Há ainda um ponto sensível ligado a dados espaciais. A localização exacta de espécies ameaçadas tem de ser protegida: se chegar às mãos erradas, pode ser usada para facilitar a caça ou o tráfico. Iniciativas como a de Mugerwa precisam, por isso, de equilibrar transparência científica com segurança da informação recolhida no terreno.
Para quem acompanha o tema à distância, estes projectos ajudam também a clarificar termos comuns no vocabulário ambiental, mas nem sempre bem compreendidos:
- Caça furtiva / caça ilegal: qualquer forma de caça que viole leis ou acordos locais, incluindo o uso de armadilhas proibidas.
- Câmara-trap: câmara automática activada por movimento ou calor, usada para registar animais sem interferir com o seu comportamento.
- Conservação comunitária: iniciativas em que residentes locais participam activamente na protecção da fauna e da floresta.

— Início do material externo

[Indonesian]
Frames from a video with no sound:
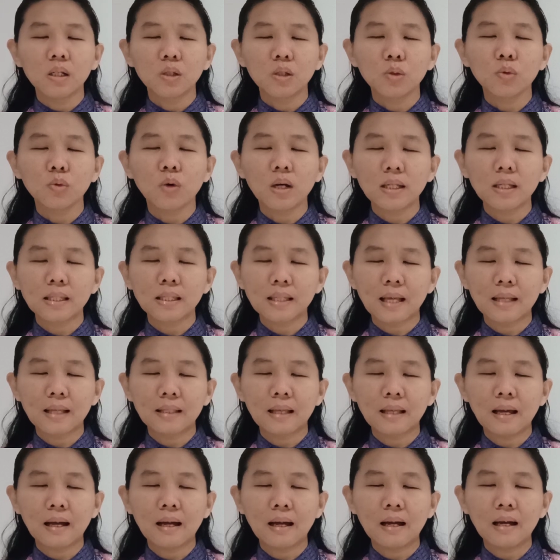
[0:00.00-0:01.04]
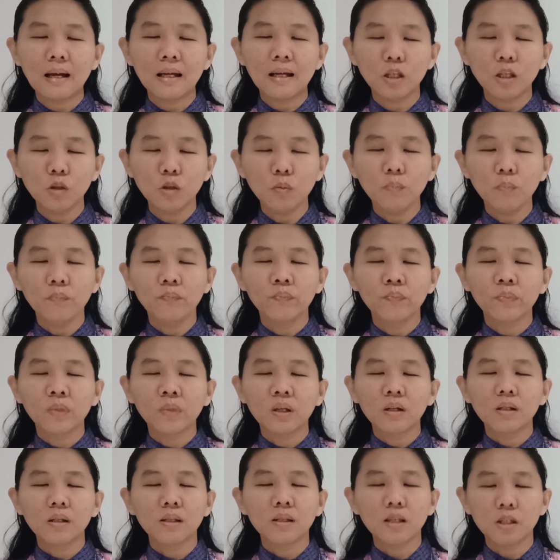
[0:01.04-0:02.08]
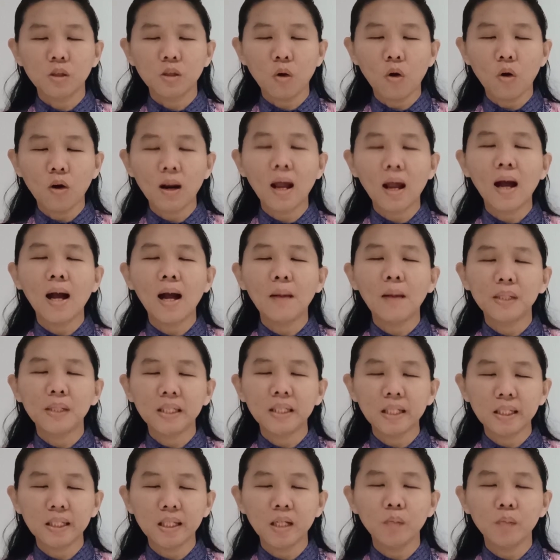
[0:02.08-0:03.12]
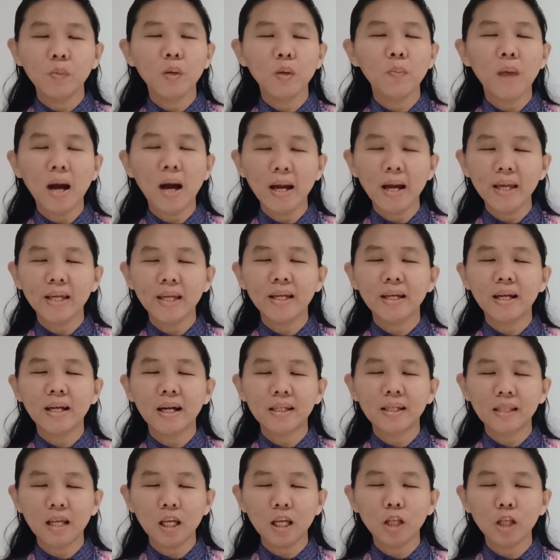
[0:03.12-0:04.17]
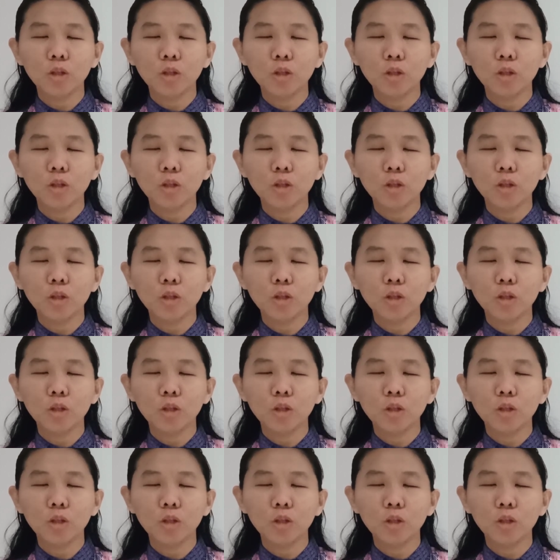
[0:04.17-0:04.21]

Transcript: suasana hidup seseorang menjadi lebih baik karena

- Densidade populacional: número de indivíduos de uma espécie numa determinada área; um indicador central para avaliar o risco de extinção.
Se a combinação entre IA, alianças internacionais e liderança das comunidades continuar a ganhar escala, o gato-dourado-africano poderá deixar de ser apenas uma sombra rara nas florestas da África central e passar a ocupar um lugar mais seguro nas estratégias globais de conservação de felinos.